## GOAL OF THE EXERCISE
Only the images get left out; everything else in the records is to be transcribed exactly.

## RECORDS TO USE
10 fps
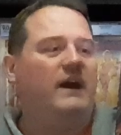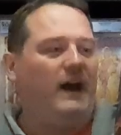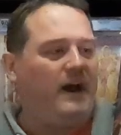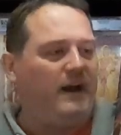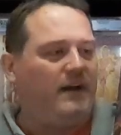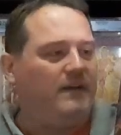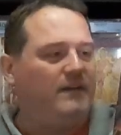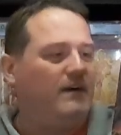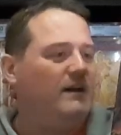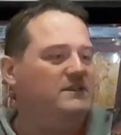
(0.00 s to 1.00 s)
And
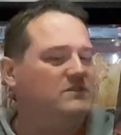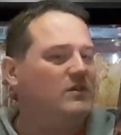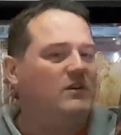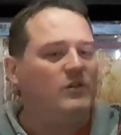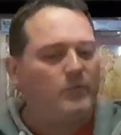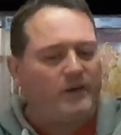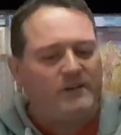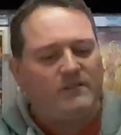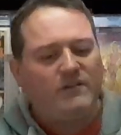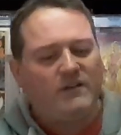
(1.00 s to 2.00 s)
I just got a little bit,
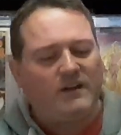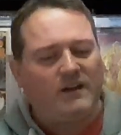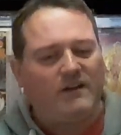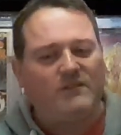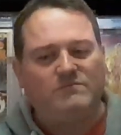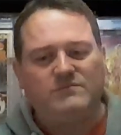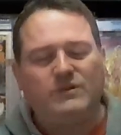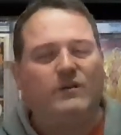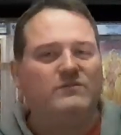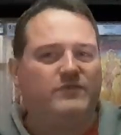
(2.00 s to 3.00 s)

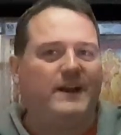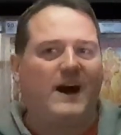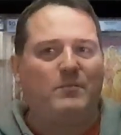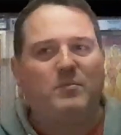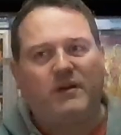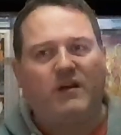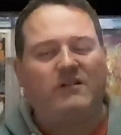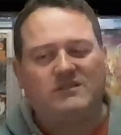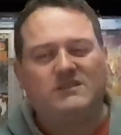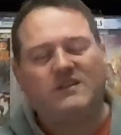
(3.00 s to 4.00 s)
not fed up, but I
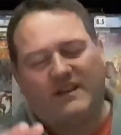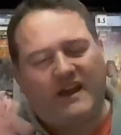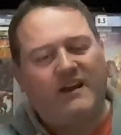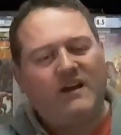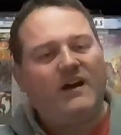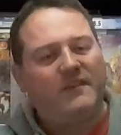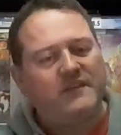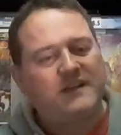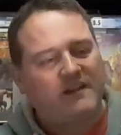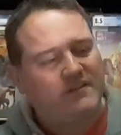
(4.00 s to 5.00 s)
was just like, yeah,
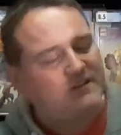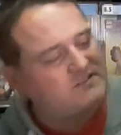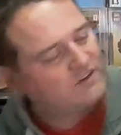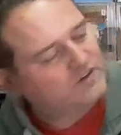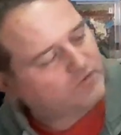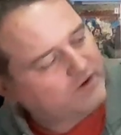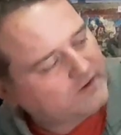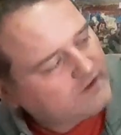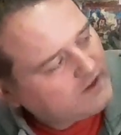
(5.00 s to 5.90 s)
there's other things I can read.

## EXERCISE RESPONSE
10 fps
(0.00 s to 1.00 s)
And
(1.00 s to 2.00 s)
I just got a little bit,
(2.00 s to 3.00 s)

(3.00 s to 4.00 s)
not fed up, but I
(4.00 s to 5.00 s)
was just like, yeah,
(5.00 s to 5.90 s)
there's other things I can read.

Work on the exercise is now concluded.